PAUL Scharner’s latest bizarre hairstyle divides his head down the middle, the left half dyed blond, the remainder jet black.

It makes the Wigan Athletic player look like two totally different people depending where you view him from.

Much the same can be said of the Sunderland team he played against at the weekend.

Watch them from the comfort of their Stadium of Light home and you will see a skilful, aggressive side which looks cut out for Europa League qualification if not better. They can be almost as impressive away to the Premier League’s biggest clubs. But watch them from any of the division’s less glamorous stadia and they look more like the Black Cats teams which have spent the last two seasons fighting relegation.

Against the equally inconsistent Wigan, Sunderland’s passing was too frenetic, their control poor.

In their desire to get the ball forward quickly they seemed to forget that precision is vital when playing with just one striker. Some of their defending was lamentable, never more so than in the laughable attempts to stop Hugo Rodallega scoring the only goal of a low-quality game.

At full-time it seemed as though the only people wearing red and white to emerge with any credit were the near-5,000 fans who travelled from Wearside.
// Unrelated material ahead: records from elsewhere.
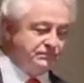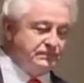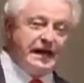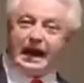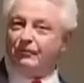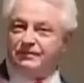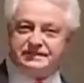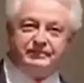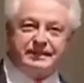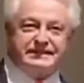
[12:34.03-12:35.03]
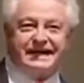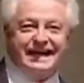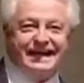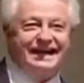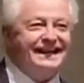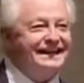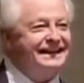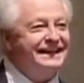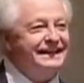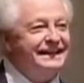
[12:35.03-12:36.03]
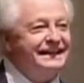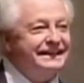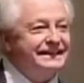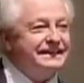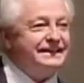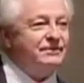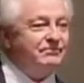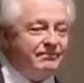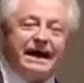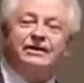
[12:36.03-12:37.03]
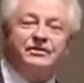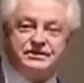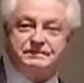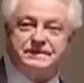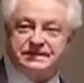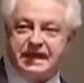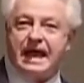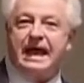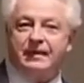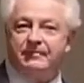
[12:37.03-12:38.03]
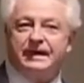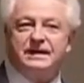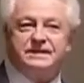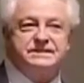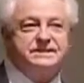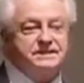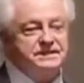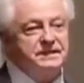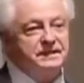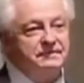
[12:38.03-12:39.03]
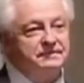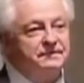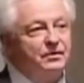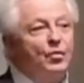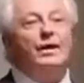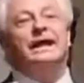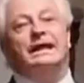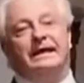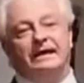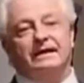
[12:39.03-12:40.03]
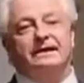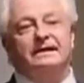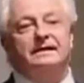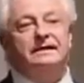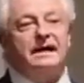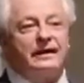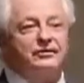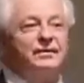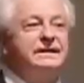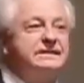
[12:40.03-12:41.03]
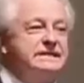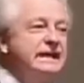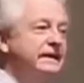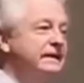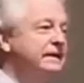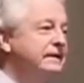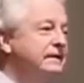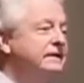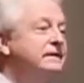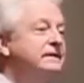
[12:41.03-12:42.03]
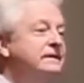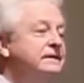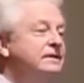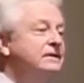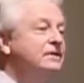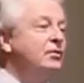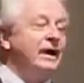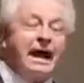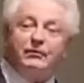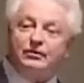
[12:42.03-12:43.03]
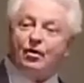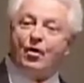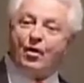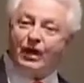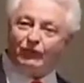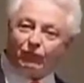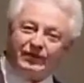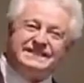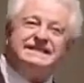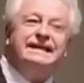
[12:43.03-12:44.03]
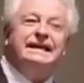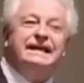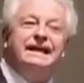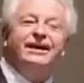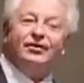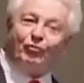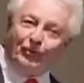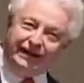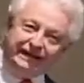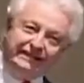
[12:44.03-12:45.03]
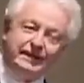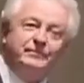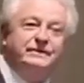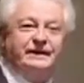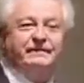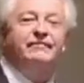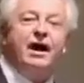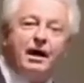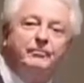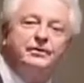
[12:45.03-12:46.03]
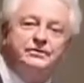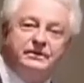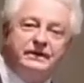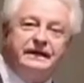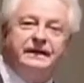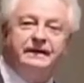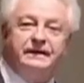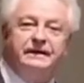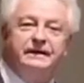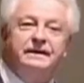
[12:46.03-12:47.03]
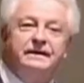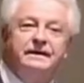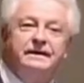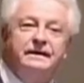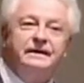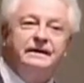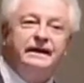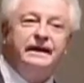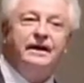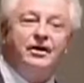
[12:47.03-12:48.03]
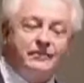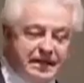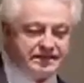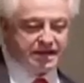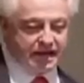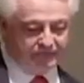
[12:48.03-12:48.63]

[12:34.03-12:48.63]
And I would simply say, my Christmas came because we got to extend what I would call a risky, redemptive opportunity in a young man's life.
Sunderland’s supporters raise their game away from home, and they gave the players magnificent backing they did not deserve but clearly needed. But even their copybook was blotted when it later emerged via Darren Bent’s Twitter page that the striker’s mother had been racially abused by a visiting fan.

Bent’s tweeted warning – “The offender needs to hope I don’t find out who he is” – ended the day on a suitably angry tone. Two Black Cats had been booked for dissent, players bickered among themselves on the field, and manager Steve Bruce had very definitely switched tack from defending his team’s away performances in Thursday’s pre-match Press conference.